Data extracted from a collection:

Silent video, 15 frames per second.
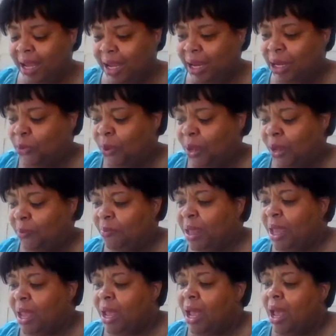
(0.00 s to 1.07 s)
anyway,
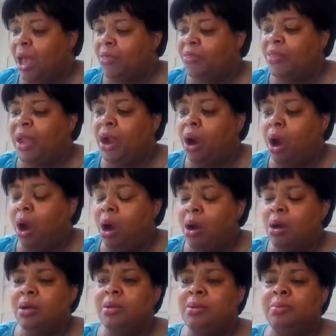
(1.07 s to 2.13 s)
there
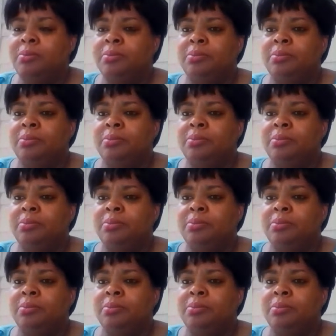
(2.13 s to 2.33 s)
are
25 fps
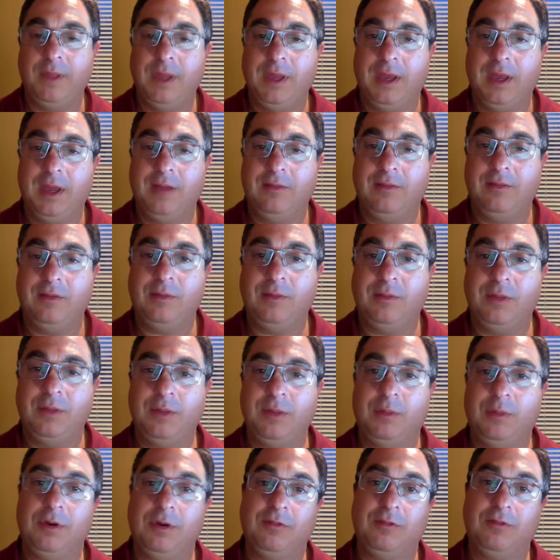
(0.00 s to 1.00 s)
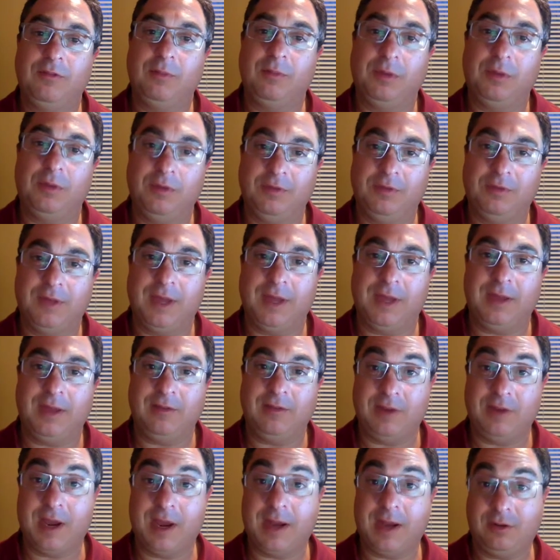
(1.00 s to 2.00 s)
And some of the principles that
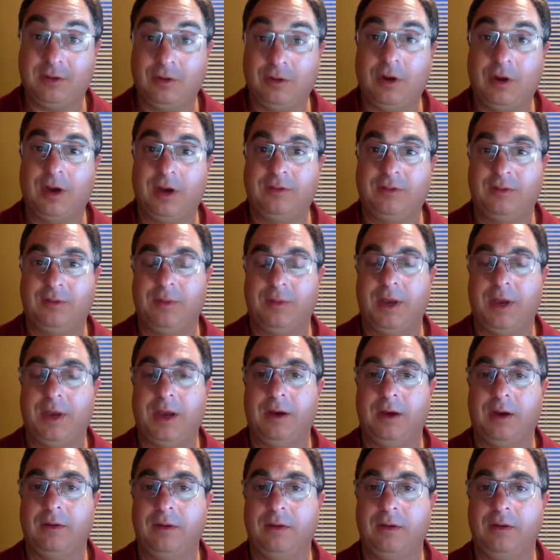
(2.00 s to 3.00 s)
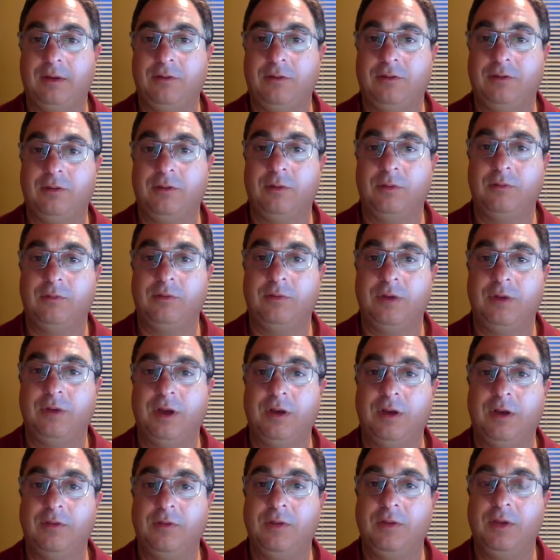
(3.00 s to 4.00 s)
Jack talks about in terms
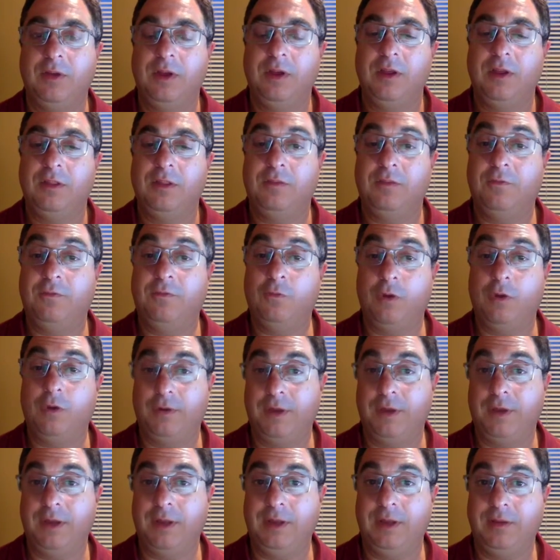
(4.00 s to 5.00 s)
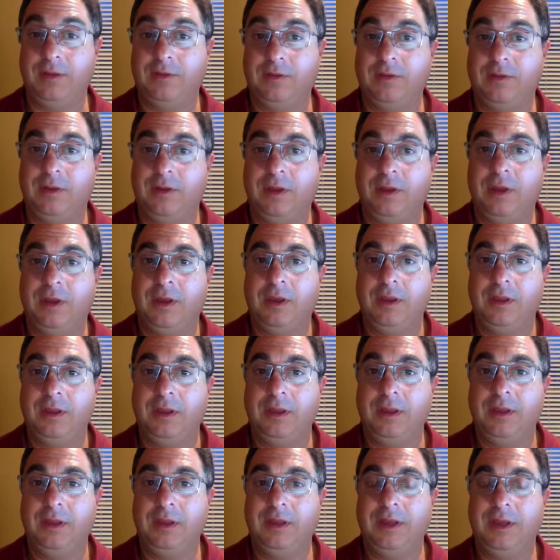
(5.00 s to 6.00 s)
of the 4 E's,
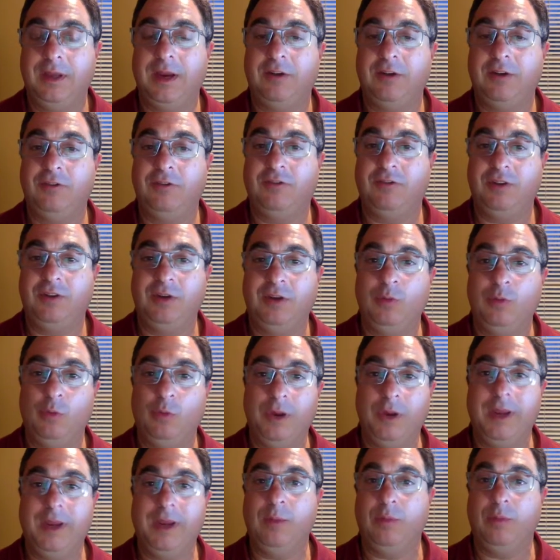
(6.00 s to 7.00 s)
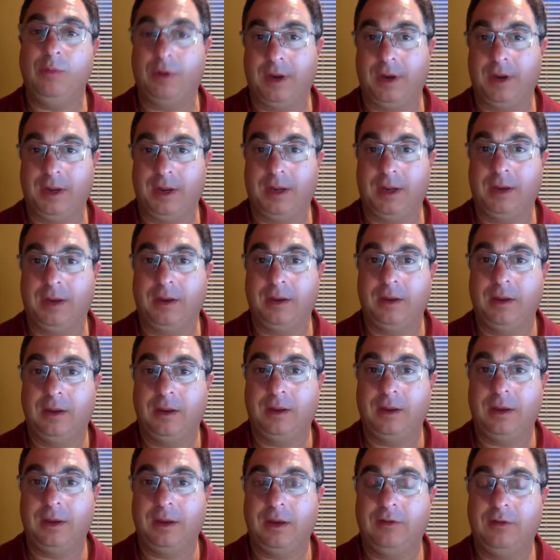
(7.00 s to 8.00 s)
the energy we bring
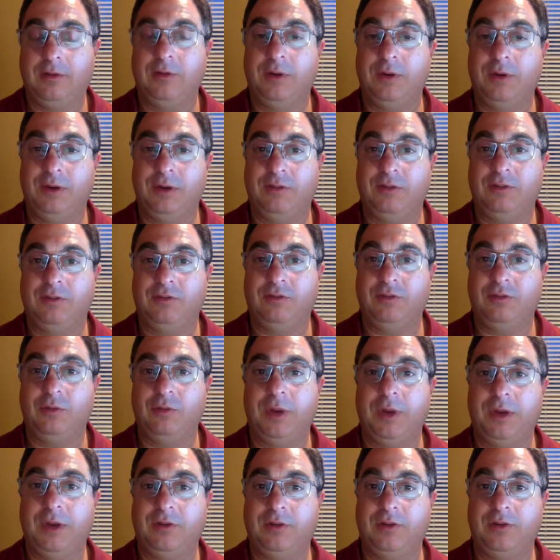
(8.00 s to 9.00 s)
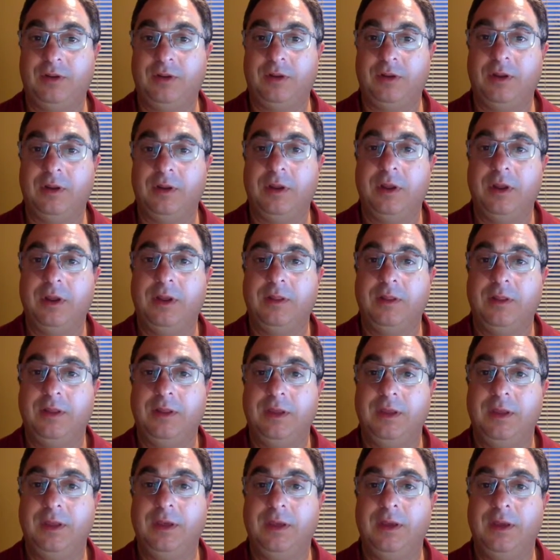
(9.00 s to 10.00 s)
to any situation,
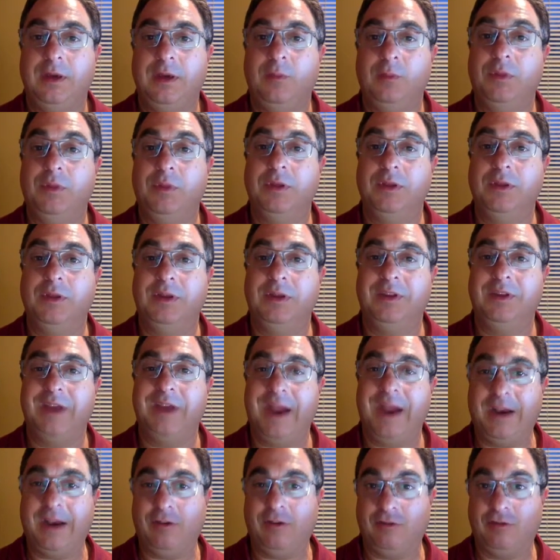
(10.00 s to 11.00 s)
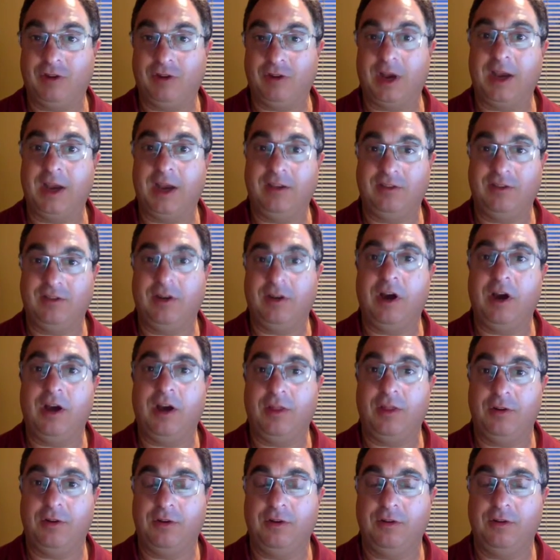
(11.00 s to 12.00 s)
the ability to energize
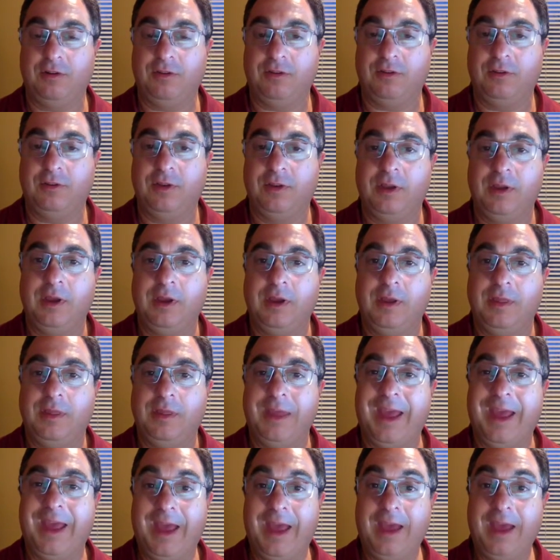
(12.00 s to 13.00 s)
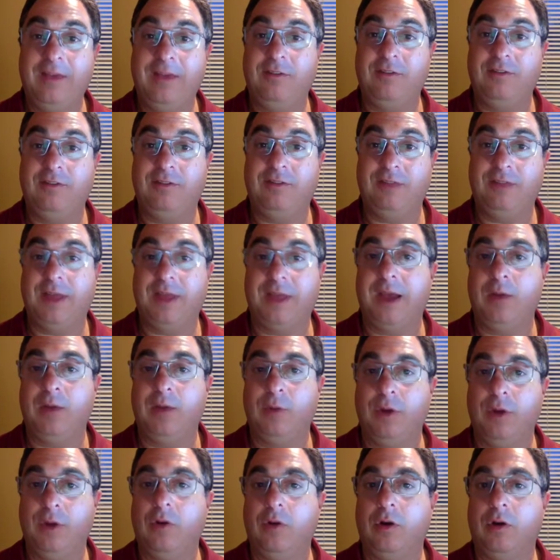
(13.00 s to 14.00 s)
others, the edge that
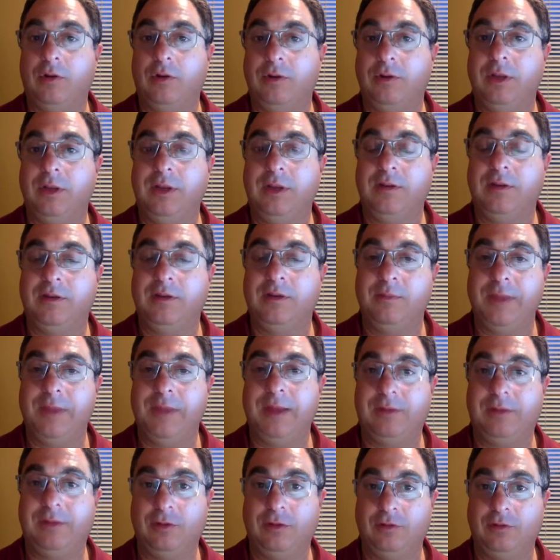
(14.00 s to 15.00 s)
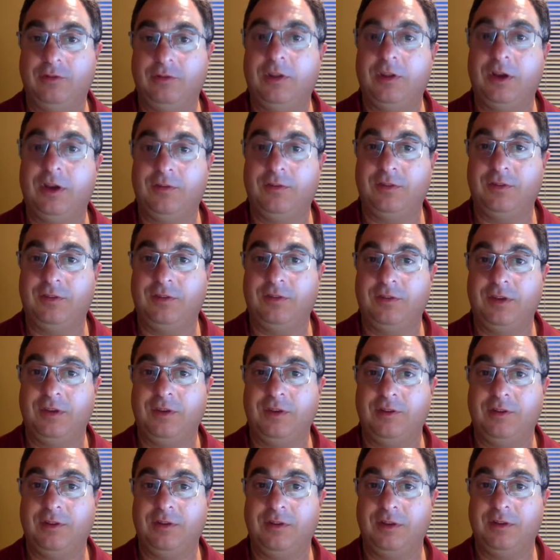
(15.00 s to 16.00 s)
we all need to make those tough
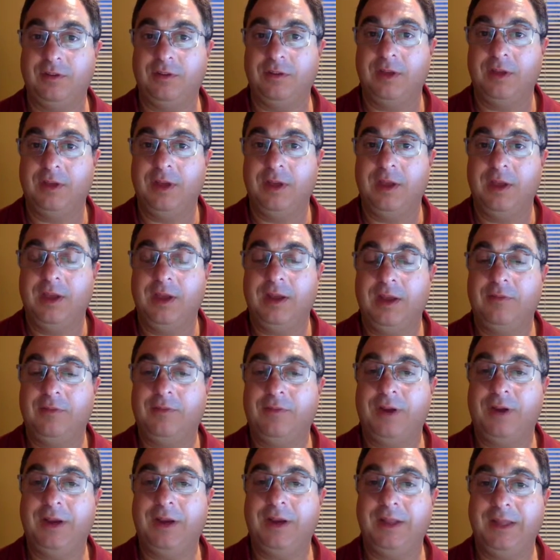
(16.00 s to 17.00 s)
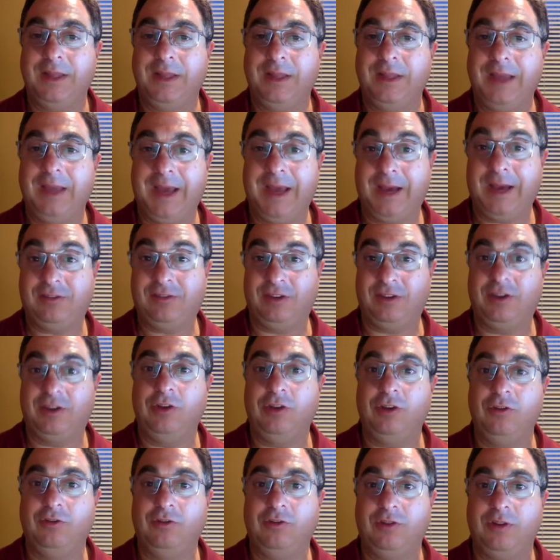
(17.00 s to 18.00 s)
decisions, and finally,
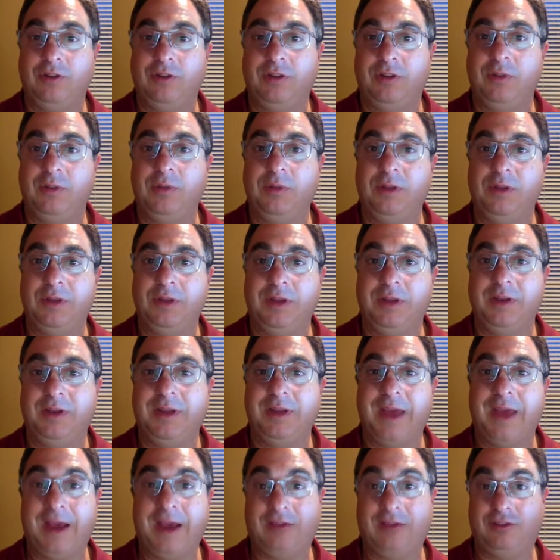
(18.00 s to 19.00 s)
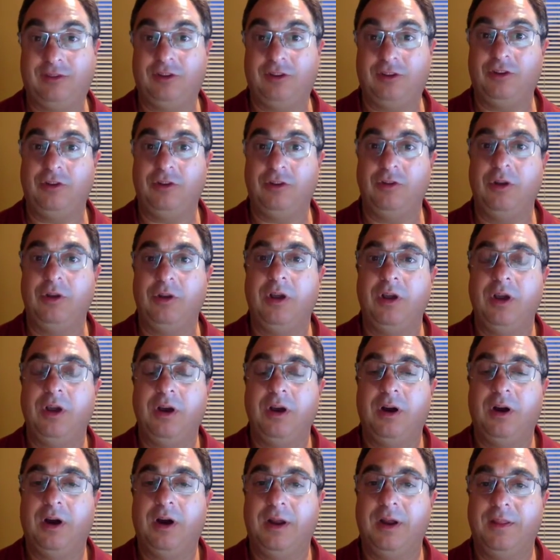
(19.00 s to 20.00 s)
execution, the ability to execute
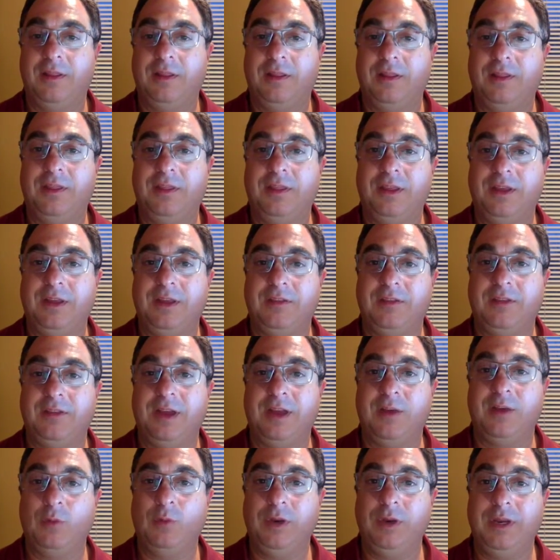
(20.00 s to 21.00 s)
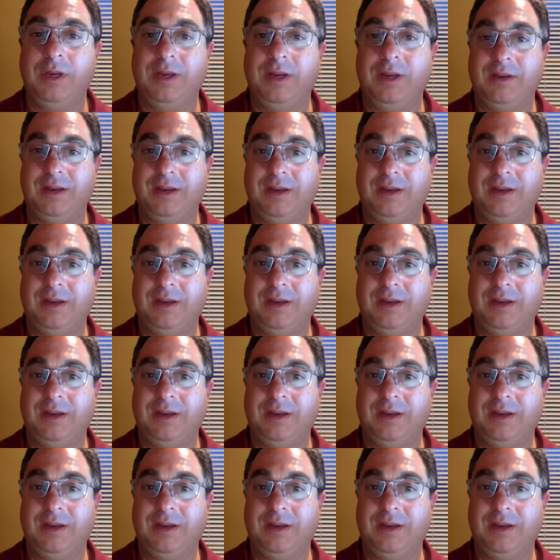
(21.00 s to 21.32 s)
on the things that we need to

WORK INSTRUCTION
Go through the records above and write out every line exactly, passing over the pictures.

TASK SOLUTION
Silent video, 15 frames per second.
(0.00 s to 1.07 s)
anyway,
(1.07 s to 2.13 s)
there
(2.13 s to 2.33 s)
are
25 fps
(0.00 s to 1.00 s)
(1.00 s to 2.00 s)
And some of the principles that
(2.00 s to 3.00 s)
(3.00 s to 4.00 s)
Jack talks about in terms
(4.00 s to 5.00 s)
(5.00 s to 6.00 s)
of the 4 E's,
(6.00 s to 7.00 s)
(7.00 s to 8.00 s)
the energy we bring
(8.00 s to 9.00 s)
(9.00 s to 10.00 s)
to any situation,
(10.00 s to 11.00 s)
(11.00 s to 12.00 s)
the ability to energize
(12.00 s to 13.00 s)
(13.00 s to 14.00 s)
others, the edge that
(14.00 s to 15.00 s)
(15.00 s to 16.00 s)
we all need to make those tough
(16.00 s to 17.00 s)
(17.00 s to 18.00 s)
decisions, and finally,
(18.00 s to 19.00 s)
(19.00 s to 20.00 s)
execution, the ability to execute
(20.00 s to 21.00 s)
(21.00 s to 21.32 s)
on the things that we need to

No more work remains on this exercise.